Fig. Phylogram generated from RAxML analysis based on combined ITS, TUB2 and tef1 sequences of all the accepted species of Pestalotiopsis. Related sequences were obtained from GenBank. Seventy-nine taxa are included in the analyses, which comprise 1581 characters including gaps. The tree was rooted in Neopestalotiopsis cubana (CBS 600.96) and N. saprophytica (MFLUCC 12-0282). Tree topology of the ML analysis was similar to the BYPP and MP. The best scoring RAxML tree with a final likelihood value of -12269.881063 is presented. The matrix had 763 distinct alignment patterns, with 15.79% of undetermined characters or gaps.
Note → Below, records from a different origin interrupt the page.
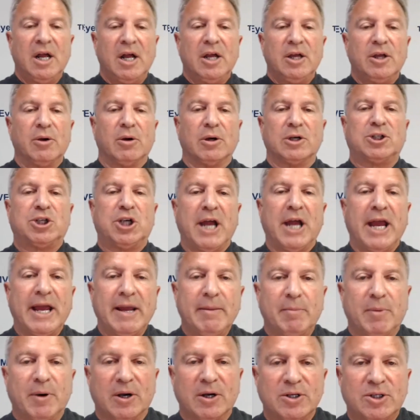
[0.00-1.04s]
your
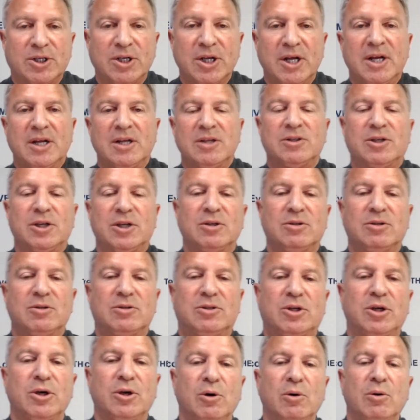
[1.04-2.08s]
chambers
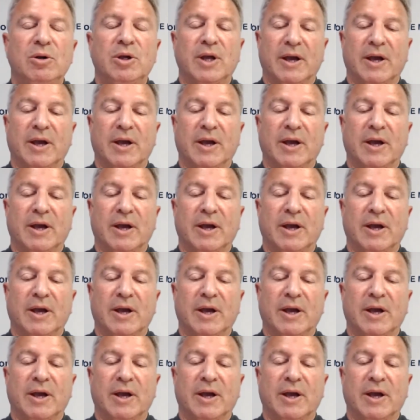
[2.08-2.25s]
you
Estimated base frequencies were as follows; A = 0.234129, C = 0.293516, G = 0.211518, T = 0.260837; substitution rates AC = 1.189917, AG = 3.402399, AT = 1.153875, CG = 1.001451, CT = 4.301074, GT = 1.000000; gamma distribution shape parameter α = 0.283001. The maximum parsimonious dataset consisted of 948 constant, 450 parsimony-informative and 183 parsimony-uninformative characters. The parsimony analysis of the data matrix resulted in the maximum of ten equally most parsimonious trees with a length of 1962 steps (CI = 0.498, RI = 0.697, RC = 0.347, HI = 0.502) in the first tree. RAxML and maximum parsimony bootstrap support value ≥50% and BYPP ≥0.90 values are shown near the nodes. The scale bar indicates 10 changes per site. The ex-type strains are in bold.